Artist Jennifer Bartlett, known for her large-scale paintings and installations, left her longtime Greenwich Village studio for this spacious former industrial building in Clinton Hill, Brooklyn. Architect David Berridge helped her configure the interior so that it flows easily from home to gallery, creating a expansive and minimal space that would allow perspective buyers to focus on Bartlett's work.
When design experts Ike Udechuku and Kathryn Smith moved into a neoclassical mansion in Brussels, they set out to create what Udechuku calls "a gallery of the living experience." Several times a year, they partner with European galleries to present rare and choice furniture, objects, and art in their home. The drawing room, which doubles as the couple's principal entertaining space, contains two Tonico lounge chairs by Sergio Rodrigues; a jacaranda bench by Alberto Reis; a leather-and-rosewood sling chair fabricated by Liceu de Artes e Oficios de São Paulo; and drawings by the contemporary Brazilian artist Paulo Climachauska.
Art lovers Takuya and Yurika Ninomiya had always dreamed of opening a gallery together, and when they decided to buy their first home in Nagoya, Japan, they realized it was their chance to fulfill their goal. In order to adequately fit the downstairs gallery into the 1,115-square-foot structure, architect Makoto Tanijiri had to think creatively. The result is a cozy space that encourages prolonged contemplation of artwork.

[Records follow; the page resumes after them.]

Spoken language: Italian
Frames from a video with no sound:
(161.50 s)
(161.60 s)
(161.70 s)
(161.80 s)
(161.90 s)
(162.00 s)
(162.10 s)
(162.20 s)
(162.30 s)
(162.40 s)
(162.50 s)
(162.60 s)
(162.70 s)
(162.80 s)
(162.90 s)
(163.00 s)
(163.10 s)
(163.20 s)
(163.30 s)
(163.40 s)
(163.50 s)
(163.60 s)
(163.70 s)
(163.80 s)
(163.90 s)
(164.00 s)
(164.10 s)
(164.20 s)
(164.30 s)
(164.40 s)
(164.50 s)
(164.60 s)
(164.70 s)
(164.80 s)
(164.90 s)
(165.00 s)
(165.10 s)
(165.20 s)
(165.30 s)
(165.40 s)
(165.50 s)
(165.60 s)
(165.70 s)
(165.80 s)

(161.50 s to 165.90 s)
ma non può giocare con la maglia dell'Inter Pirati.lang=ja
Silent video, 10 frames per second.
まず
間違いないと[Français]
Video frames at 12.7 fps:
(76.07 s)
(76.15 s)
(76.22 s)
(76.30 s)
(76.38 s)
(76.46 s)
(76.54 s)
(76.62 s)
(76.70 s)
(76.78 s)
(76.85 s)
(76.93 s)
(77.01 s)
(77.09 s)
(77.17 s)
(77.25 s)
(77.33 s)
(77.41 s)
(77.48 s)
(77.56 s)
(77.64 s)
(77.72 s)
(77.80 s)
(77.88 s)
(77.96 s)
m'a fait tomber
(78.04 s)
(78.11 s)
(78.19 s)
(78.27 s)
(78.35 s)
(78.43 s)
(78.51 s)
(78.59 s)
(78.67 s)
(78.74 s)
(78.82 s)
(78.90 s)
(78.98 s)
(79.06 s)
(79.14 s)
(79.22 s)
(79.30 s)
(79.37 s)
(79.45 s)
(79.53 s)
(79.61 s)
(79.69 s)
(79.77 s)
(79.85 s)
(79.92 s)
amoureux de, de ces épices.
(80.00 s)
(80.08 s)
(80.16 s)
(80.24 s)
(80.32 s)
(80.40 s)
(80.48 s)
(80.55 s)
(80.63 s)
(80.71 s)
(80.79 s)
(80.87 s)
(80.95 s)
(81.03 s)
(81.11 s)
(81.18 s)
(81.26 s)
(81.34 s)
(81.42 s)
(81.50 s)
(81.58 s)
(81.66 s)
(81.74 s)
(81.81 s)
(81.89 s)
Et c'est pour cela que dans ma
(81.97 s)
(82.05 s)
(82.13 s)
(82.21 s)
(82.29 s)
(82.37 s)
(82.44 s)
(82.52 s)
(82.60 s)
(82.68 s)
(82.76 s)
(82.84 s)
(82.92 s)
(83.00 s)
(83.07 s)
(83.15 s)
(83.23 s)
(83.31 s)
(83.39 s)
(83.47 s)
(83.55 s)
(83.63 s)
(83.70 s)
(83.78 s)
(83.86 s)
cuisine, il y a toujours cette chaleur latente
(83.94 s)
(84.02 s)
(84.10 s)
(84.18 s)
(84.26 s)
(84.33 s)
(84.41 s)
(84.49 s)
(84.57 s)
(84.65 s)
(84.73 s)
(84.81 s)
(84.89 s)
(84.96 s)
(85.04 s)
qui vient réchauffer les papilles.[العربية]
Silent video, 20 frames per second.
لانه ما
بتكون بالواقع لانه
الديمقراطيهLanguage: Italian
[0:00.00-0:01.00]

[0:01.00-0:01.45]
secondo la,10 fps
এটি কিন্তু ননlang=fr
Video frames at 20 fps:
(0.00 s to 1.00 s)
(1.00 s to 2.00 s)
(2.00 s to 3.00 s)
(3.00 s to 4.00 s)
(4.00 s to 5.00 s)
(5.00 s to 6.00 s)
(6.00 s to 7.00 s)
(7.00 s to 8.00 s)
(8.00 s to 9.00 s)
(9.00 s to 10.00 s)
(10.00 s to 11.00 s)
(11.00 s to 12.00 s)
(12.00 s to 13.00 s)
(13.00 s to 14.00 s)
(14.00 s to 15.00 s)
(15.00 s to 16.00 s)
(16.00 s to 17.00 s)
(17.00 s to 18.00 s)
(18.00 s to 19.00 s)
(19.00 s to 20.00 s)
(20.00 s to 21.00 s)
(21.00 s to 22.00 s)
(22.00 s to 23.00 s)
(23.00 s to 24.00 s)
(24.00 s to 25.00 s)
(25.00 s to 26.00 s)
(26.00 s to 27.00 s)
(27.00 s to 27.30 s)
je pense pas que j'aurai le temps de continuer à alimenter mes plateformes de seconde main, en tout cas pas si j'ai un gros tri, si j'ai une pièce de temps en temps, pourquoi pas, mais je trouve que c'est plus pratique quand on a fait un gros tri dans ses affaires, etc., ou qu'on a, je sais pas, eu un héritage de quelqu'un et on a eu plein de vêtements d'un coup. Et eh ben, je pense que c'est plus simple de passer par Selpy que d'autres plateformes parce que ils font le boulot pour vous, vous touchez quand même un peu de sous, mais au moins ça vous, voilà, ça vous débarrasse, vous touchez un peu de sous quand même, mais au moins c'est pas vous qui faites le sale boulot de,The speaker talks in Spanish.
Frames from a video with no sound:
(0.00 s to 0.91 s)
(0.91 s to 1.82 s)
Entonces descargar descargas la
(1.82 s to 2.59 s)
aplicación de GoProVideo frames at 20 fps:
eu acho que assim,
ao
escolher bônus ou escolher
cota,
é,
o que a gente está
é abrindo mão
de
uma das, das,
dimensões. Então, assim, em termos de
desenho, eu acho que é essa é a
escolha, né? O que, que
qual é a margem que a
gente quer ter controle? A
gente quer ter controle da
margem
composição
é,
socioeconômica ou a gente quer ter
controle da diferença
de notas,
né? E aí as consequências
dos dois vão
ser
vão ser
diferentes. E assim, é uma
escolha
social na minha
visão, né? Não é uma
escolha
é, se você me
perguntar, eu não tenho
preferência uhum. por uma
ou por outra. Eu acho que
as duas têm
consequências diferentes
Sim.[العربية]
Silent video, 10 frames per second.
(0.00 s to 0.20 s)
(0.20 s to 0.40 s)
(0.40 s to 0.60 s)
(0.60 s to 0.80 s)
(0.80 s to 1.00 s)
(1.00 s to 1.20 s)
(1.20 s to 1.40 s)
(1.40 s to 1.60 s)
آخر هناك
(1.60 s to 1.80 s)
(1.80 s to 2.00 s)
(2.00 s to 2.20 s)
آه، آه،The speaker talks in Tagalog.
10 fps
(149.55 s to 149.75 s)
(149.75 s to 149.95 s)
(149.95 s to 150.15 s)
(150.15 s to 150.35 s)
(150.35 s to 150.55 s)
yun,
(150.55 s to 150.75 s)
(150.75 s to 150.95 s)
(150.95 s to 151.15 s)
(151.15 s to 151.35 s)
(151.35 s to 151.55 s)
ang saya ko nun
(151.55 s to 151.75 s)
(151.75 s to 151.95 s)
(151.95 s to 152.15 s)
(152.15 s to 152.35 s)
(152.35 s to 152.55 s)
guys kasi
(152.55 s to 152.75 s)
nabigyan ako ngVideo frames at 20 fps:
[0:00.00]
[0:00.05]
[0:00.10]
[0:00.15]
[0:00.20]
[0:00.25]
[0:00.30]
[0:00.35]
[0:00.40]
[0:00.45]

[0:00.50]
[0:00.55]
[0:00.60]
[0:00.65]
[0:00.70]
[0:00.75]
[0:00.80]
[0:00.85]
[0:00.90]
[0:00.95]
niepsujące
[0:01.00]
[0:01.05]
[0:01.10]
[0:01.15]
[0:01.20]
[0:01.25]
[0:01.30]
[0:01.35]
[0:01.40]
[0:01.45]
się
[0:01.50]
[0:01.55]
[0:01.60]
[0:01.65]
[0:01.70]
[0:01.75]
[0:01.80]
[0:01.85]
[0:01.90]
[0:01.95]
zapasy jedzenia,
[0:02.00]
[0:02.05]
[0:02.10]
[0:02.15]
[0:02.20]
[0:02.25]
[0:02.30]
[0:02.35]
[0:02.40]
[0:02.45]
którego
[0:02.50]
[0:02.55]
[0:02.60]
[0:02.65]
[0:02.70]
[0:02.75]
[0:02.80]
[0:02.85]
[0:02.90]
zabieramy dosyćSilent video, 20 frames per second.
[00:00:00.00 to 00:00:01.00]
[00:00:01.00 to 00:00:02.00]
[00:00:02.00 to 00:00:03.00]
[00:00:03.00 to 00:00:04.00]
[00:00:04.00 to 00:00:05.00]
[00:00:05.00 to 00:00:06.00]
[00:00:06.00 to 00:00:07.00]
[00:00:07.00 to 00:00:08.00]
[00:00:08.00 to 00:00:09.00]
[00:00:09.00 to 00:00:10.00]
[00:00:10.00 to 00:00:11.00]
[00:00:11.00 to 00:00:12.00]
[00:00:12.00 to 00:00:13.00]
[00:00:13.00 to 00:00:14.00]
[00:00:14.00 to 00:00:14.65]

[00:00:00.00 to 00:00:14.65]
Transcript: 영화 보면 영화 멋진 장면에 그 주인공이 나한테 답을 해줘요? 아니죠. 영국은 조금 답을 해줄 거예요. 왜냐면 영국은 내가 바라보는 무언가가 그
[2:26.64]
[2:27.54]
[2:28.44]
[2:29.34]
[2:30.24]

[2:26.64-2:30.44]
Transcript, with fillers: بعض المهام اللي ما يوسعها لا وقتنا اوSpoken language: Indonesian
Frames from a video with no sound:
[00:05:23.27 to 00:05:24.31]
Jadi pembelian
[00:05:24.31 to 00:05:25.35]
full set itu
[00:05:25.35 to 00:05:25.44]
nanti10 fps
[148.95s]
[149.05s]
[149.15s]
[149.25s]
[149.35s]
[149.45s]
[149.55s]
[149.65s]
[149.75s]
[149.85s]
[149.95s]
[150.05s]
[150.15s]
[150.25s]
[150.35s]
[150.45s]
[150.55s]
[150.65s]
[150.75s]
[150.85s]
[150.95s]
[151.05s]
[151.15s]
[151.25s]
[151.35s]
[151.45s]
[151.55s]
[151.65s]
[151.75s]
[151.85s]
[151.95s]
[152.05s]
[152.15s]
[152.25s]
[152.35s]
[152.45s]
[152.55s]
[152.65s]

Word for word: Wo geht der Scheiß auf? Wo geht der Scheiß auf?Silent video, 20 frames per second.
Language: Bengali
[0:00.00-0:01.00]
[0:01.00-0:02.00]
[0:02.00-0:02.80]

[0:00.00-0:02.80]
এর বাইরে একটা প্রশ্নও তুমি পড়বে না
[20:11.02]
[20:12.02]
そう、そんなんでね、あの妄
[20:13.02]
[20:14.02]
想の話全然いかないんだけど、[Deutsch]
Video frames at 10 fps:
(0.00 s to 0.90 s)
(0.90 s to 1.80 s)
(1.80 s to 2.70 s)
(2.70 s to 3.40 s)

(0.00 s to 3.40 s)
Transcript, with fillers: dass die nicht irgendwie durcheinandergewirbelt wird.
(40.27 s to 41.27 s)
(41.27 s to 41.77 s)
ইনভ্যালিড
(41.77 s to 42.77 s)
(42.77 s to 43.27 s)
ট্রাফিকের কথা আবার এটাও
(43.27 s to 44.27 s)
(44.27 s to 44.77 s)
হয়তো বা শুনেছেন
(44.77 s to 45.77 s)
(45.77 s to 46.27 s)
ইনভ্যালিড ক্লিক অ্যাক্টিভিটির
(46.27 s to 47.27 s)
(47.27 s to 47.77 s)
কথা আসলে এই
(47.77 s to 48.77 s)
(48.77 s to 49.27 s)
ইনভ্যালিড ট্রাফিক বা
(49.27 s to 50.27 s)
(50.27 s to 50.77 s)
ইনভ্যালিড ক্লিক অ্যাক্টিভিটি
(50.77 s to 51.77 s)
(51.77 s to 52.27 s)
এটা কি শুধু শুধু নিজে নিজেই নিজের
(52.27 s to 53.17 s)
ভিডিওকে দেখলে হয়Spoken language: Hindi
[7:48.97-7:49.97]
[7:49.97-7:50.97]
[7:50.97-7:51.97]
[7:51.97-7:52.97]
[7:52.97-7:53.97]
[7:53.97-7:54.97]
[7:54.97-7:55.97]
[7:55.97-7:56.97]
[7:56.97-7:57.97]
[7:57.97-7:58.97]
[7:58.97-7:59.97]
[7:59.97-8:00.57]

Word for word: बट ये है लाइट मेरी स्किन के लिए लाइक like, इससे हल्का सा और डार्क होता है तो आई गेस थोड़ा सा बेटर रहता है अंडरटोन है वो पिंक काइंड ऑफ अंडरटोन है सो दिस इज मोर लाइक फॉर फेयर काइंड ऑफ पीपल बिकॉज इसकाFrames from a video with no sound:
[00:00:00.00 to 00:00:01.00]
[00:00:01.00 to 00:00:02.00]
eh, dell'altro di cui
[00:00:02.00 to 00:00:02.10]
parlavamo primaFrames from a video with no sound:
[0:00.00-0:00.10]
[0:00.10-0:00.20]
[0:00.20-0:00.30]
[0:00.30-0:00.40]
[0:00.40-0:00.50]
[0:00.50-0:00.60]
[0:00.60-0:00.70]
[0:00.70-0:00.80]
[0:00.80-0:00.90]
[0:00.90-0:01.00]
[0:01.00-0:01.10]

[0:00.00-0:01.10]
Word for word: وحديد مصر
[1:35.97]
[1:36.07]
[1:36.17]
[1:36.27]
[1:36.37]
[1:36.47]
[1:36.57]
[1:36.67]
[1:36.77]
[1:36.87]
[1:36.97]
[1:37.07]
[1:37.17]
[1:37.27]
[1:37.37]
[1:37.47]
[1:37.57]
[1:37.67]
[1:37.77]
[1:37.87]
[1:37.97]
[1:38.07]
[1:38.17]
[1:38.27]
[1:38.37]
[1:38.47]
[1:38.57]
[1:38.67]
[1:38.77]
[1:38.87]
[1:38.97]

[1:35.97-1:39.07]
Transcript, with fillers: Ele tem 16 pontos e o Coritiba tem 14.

After creating a home gallery in Antwerp to display works by the artists she represents, Veerle Wenes used the structure's multi-purpose setup to encourage genre-crossing between creative mediums. She saw the gallery, Valerie Traan, as a place that would exist "to mix all these worlds, and to ask architects to make furniture and designers to break out of their own sector and do other things."
Art informs much of Steven Holl's masterful Daeyang Gallery and House in Seoul. Designed to mimic a musical score by István Anhalt, and featuring skylights inspired by a musical staff, the home also includes an underground art gallery.
Faced with the burgeoning accumulation of his contemporary art collection, Australian architect Corbett Lyon conceived the Housemuseum, a modern structure outside of Melbourne that plays both the roles that its title implies.